Calculate resistance using Ohm’s Law
Resistance — measured in ohms (Ω) — describes how strongly a material opposes the flow of electric current. Every conductor, component, and wire has resistance. Ohm's Law defines the relationship:
Resistance (R) = Voltage (V) ÷ Current (I)
For example, if a 12V battery drives 3A through a circuit, the total resistance is 12 ÷ 3 = 4Ω.
The three quantities — voltage, current, and resistance — are always linked. If you know any two, you can calculate the third:
| To find | Formula | Example |
|---|---|---|
| Resistance (R) | V ÷ I | 24V ÷ 6A = 4Ω |
| Voltage (V) | I × R | 6A × 4Ω = 24V |
| Current (I) | V ÷ R | 24V ÷ 4Ω = 6A |
Resistance varies enormously depending on the material, dimensions, and temperature of the conductor. Here are typical ranges you encounter in real-world circuits:
| Resistance range | Where you find it | Example |
|---|---|---|
| <1Ω | Short wire runs, bus bars, shunt resistors | 10 cm of 2.5 mm² copper wire ≈ 0.007Ω |
| 1–100Ω | Heating elements, low-value resistors, motor windings | Toaster element ≈ 12–20Ω |
| 100Ω–10kΩ | Standard circuit resistors, sensors | Typical LED current-limiting resistor: 220–470Ω |
| 10kΩ–1MΩ | Pull-up/pull-down resistors, voltage dividers | Arduino pull-up: 10kΩ |
| >1MΩ | Insulation, high-impedance inputs, ESD protection | Multimeter input impedance: 10MΩ |
Four factors determine the resistance of any conductor:
Material: Copper has very low resistivity (1.68 × 10⁻⁸ Ω·m) making it ideal for wiring.

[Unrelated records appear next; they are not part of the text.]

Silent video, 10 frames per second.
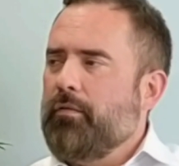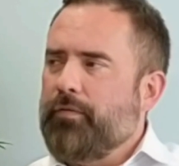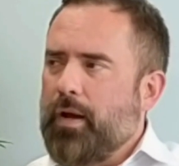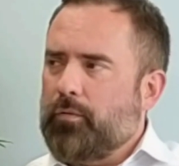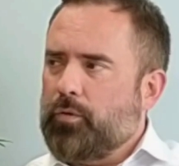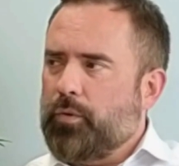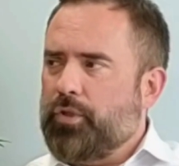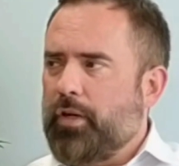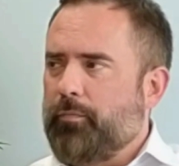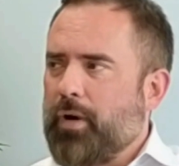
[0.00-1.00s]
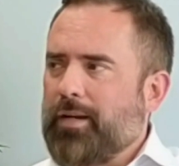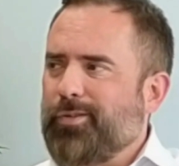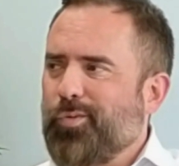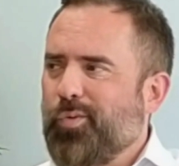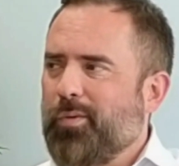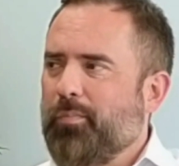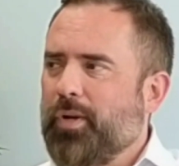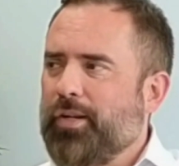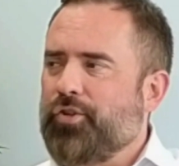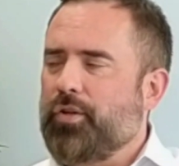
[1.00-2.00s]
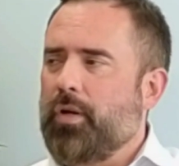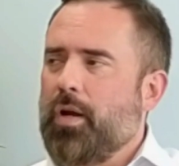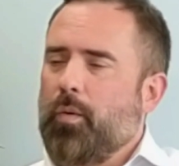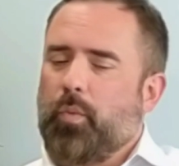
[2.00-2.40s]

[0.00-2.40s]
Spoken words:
failed to achieve practical completion,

Nichrome has roughly 60× higher resistivity, which is why it is used in heating elements — it converts electrical energy to heat efficiently.
Length: Resistance increases linearly with length. A 20-meter cable has twice the resistance of a 10-meter cable of the same type. This is why long cable runs cause voltage drop — the wire itself consumes some of the supply voltage.

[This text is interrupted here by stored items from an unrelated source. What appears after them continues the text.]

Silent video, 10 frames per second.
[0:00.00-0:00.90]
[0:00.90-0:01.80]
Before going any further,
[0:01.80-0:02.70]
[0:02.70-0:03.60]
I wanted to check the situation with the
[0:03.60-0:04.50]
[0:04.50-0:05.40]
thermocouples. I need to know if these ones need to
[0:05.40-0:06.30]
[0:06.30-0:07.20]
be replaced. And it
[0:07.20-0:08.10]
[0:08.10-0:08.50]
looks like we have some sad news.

Cross-sectional area: Thicker wire has lower resistance. Doubling the cross-sectional area cuts resistance in half. This is why high-current circuits use heavier gauge wire.
Temperature: Most metals increase in resistance as they heat up (positive temperature coefficient). A tungsten light bulb filament has roughly 10× higher resistance when hot than when cold — which is why bulbs draw a large current surge at switch-on.
When resistors are connected in series, their resistances simply add up: R_total = R₁ + R₂ + R₃. Three 100Ω resistors in series give 300Ω total.
In parallel, the combined resistance is always less than the smallest individual resistor: 1/R_total = 1/R₁ + 1/R₂ + 1/R₃. Three 100Ω resistors in parallel give 33.3Ω. A quick shortcut for two equal resistors in parallel: the result is half of one resistor.
Wire resistance matters most in long cable runs and high-current circuits. The voltage drop across a cable is V_drop = I × R_cable. If a 20A circuit has 0.5Ω of cable resistance, the drop is 10V — that is a significant loss on a 230V supply. Standards typically require total voltage drop to stay below 3–5% of the supply voltage. This is why electricians choose wire gauge based on both current rating and cable length.
Divide voltage by current using Ohm's Law: R = V ÷ I. If a 9V battery produces 0.5A of current, the resistance is 9 ÷ 0.5 = 18Ω. Enter your values in the calculator above for an instant result.
It depends entirely on the application. A piece of copper wire might be 0.01Ω, a standard resistor 1kΩ, and an insulator billions of ohms. There is no single normal value — the right resistance depends on the circuit design.
High resistance limits current flow. In a circuit that needs current to operate — like a motor or LED — excessive resistance means the component receives insufficient power. In wiring, high resistance at a connection point (a loose terminal or corroded joint) creates localised heating, which is a fire hazard.
Very low resistance allows high current to flow. If the resistance drops to near zero (a short circuit), current surges to dangerous levels limited only by the internal resistance of the power source. Circuit breakers and fuses are designed to interrupt the circuit before the current causes damage.
Yes. Most metals have a positive temperature coefficient — resistance increases as temperature rises. Carbon and semiconductor materials have a negative coefficient — resistance decreases with heat. This property is used in thermistors, which are temperature sensors based on resistance change.